:: ASSIGNED TASK ::
Once the line containing "[00:00:00.80]" is found in the data below, repeat it and every later line exactly, leaving the pictures out.

:: SUPPLIED MATERIAL ::
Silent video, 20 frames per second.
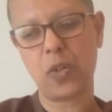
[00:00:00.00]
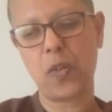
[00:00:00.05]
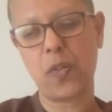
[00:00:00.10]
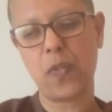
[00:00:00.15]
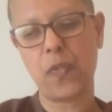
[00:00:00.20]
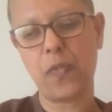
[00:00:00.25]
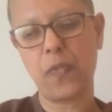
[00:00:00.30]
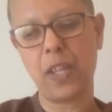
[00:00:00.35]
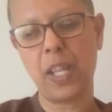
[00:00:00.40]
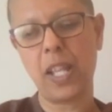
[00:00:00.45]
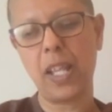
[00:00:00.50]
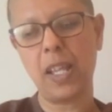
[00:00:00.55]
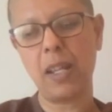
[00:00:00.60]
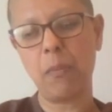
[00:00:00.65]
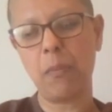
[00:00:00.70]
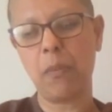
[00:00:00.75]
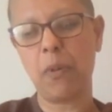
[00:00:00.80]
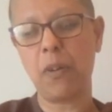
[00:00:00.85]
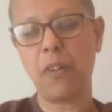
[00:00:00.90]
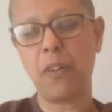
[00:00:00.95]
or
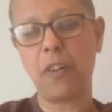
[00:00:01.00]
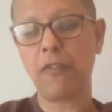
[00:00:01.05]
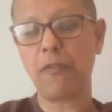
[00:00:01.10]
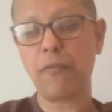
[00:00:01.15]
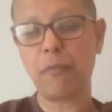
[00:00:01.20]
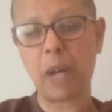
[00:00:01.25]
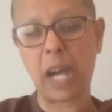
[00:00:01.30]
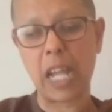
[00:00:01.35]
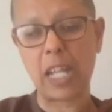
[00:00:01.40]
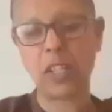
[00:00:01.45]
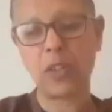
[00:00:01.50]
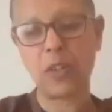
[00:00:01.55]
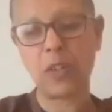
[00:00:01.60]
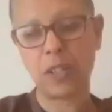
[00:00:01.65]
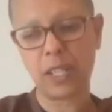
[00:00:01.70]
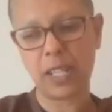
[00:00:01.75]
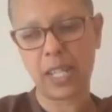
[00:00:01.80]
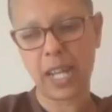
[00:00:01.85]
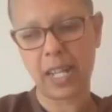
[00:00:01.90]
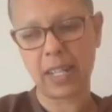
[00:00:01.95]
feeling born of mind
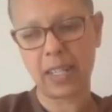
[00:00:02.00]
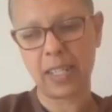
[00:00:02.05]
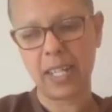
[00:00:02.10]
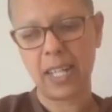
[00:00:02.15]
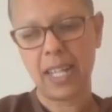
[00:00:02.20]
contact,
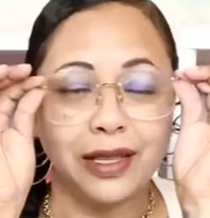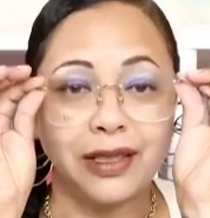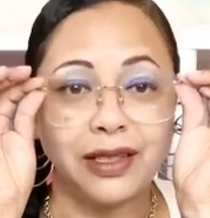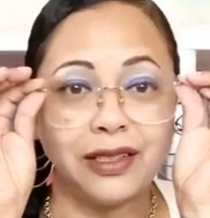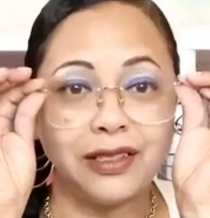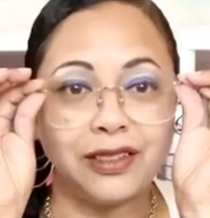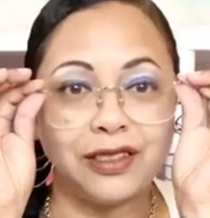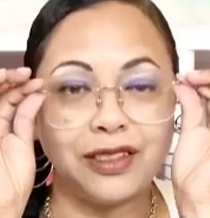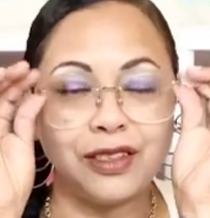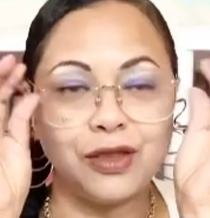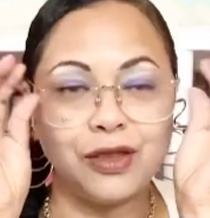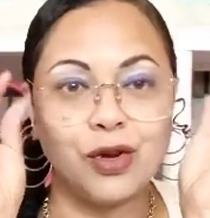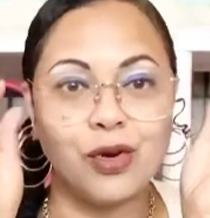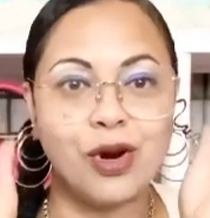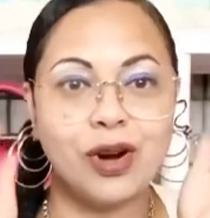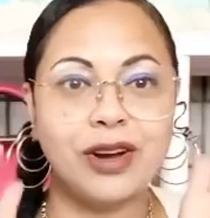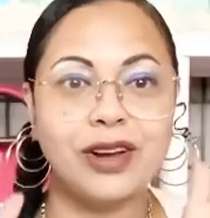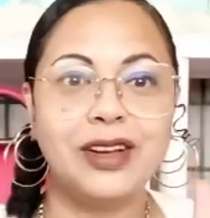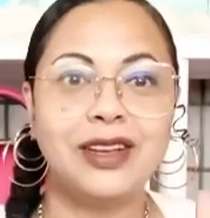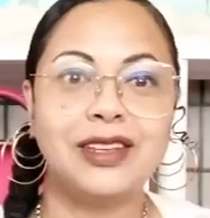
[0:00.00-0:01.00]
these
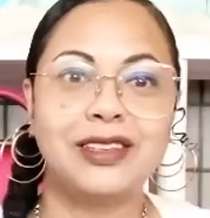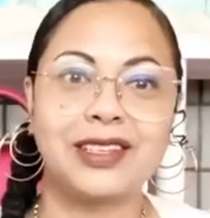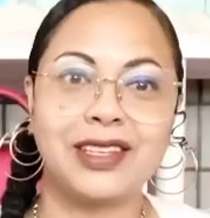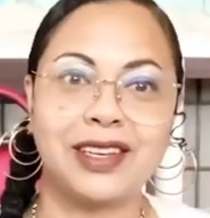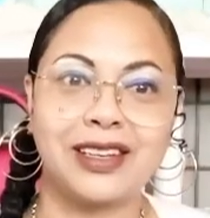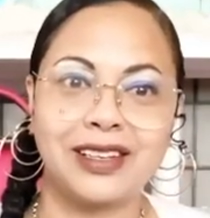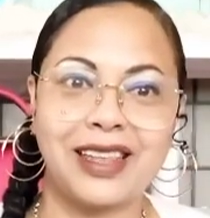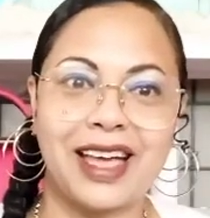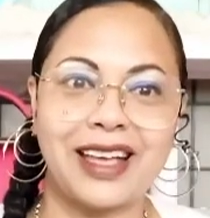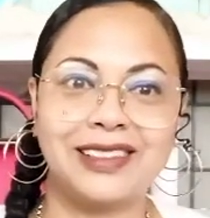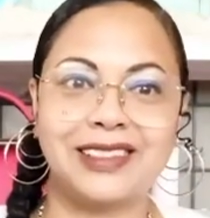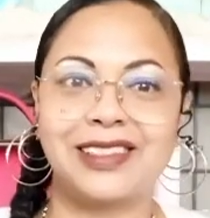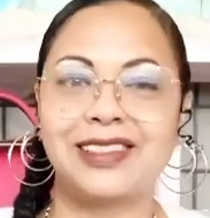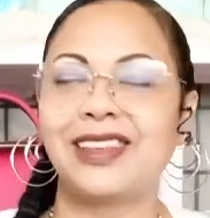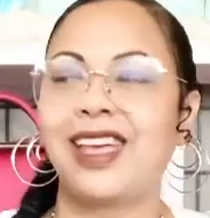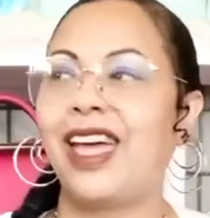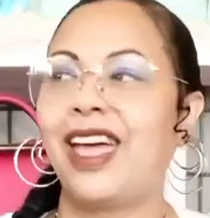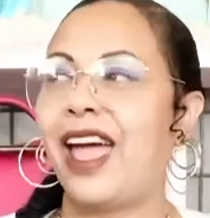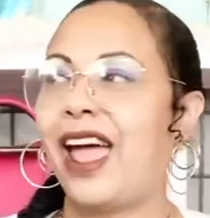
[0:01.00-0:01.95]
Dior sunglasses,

:: ANSWER FOR THIS EXERCISE ::
[00:00:00.80]
[00:00:00.85]
[00:00:00.90]
[00:00:00.95]
or
[00:00:01.00]
[00:00:01.05]
[00:00:01.10]
[00:00:01.15]
[00:00:01.20]
[00:00:01.25]
[00:00:01.30]
[00:00:01.35]
[00:00:01.40]
[00:00:01.45]
[00:00:01.50]
[00:00:01.55]
[00:00:01.60]
[00:00:01.65]
[00:00:01.70]
[00:00:01.75]
[00:00:01.80]
[00:00:01.85]
[00:00:01.90]
[00:00:01.95]
feeling born of mind
[00:00:02.00]
[00:00:02.05]
[00:00:02.10]
[00:00:02.15]
[00:00:02.20]
contact,
[0:00.00-0:01.00]
these
[0:01.00-0:01.95]
Dior sunglasses,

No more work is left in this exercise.